The assay operates on the company’s patented cfDNA NGS analysis platform, which includes proprietary targeted capture NGS chemistry and tightly coupled cloud-based bioinformatics.

“The Resolution cfDNA technology efficiently captures these rare tumor DNA molecules, prepares them for next-generation DNA sequencing, and analyzes the output data to detect three kinds of mutations: single nucleotide variants (SNVs), insertions and deletions (indels) and gene copy loss,” Li explained. “SNVs and indels can cause the damage to the transcribed protein, rendering it oncogenic or nonfunctioning. Gene loss can include the deletion of one (heterozygous) or both (homozygous) copies of a gene. Resolution was first to demonstrate the ability to detect gene deletions from cfDNA — a capability that requires exquisite sensitivity to minute drops in signal.”

Quick turnaround on results

The beauty of the Resolution HRD liquid biopsy assay is that it works with a single blood draw, making it a convenient, safer and noninvasive option for patients. “Tissue biopsies are not always possible, and many biopsies do not yield evaluable samples.
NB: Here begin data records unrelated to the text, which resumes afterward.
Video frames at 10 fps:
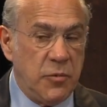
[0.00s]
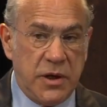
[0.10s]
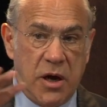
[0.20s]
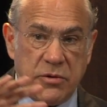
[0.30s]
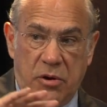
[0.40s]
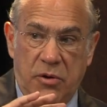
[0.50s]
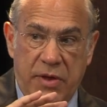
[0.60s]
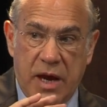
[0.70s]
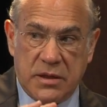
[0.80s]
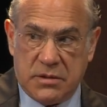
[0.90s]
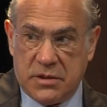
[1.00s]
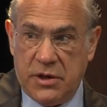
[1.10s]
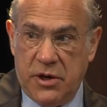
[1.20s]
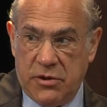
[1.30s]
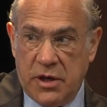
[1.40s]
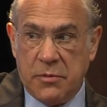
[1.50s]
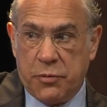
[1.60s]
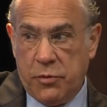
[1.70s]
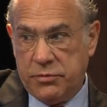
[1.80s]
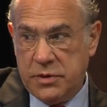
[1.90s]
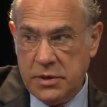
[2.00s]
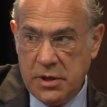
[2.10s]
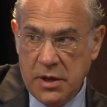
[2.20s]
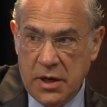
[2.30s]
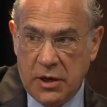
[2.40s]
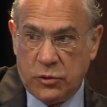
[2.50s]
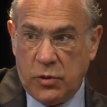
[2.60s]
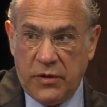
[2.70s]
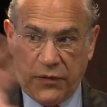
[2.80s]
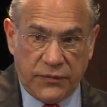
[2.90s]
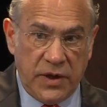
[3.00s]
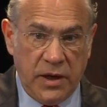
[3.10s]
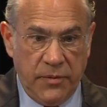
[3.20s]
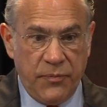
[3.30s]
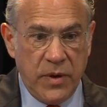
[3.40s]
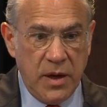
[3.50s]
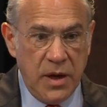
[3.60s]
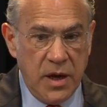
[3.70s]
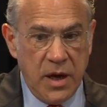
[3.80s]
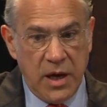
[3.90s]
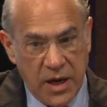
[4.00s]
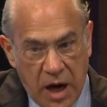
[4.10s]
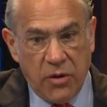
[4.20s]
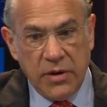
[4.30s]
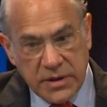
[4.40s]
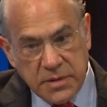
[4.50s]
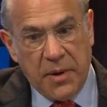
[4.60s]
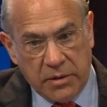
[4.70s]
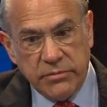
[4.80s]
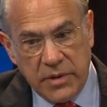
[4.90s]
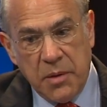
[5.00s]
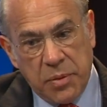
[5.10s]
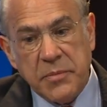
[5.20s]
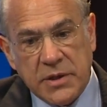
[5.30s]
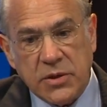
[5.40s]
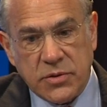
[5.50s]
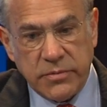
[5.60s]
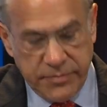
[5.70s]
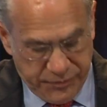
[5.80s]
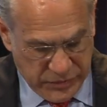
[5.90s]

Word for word: We got all that cleared and approved in 2015, and now it's about implementation.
For example, in prostate cancer, most patients develop metastasis in their bones, which makes biopsies painful and hard to evaluate,” Li said. The test also shaves time off the wait for results, delivering information on HRD mutations and gene deletions within a week vs. several weeks for a tissue biopsy, he added.

The HRD assay is not Resolution’s only CDx candidate. The company also has high hopes for its Ctdx-Lung assay, which it hopes to make available for patients with advanced non-small-cell lung cancer. Last month, the company reported results from a retrospective liquid biopsy comparison study between the Ctdx-Lung test and Redwood City, Calif.-based Guardant Health Inc.’s Guardant360 test. The study, conducted by researchers at the Dana Farber Cancer Institute, found that Resolution’s assay identified nearly twice as many gene fusion mutations with higher allele frequencies than the Guardant360 test – 13 of 16 vs. seven, respectively. The researchers presented the results at the American Association for Cancer Research annual meeting.

Resolution’s liquid biopsy technology also detected gene deletion in small-cell lung cancer in a study by researchers at Vanderbilt University, suggesting it could aid clinicians in monitoring of disease burden, the patient’s depth of response to a specific therapy and likelihood and timing of disease relapse.

Alameda, Calif.-based Oncocyte Corp. also is working on a liquid biopsy test for lung cancer. The company recently reported the launch of an analytical validation study to establish performance characteristics of the Determavu Lung assay system and then validate them in the company’s CLIA-certified laboratory. If the results are good, the company has predicted the lung cancer test could be commercially available in the second half of this year.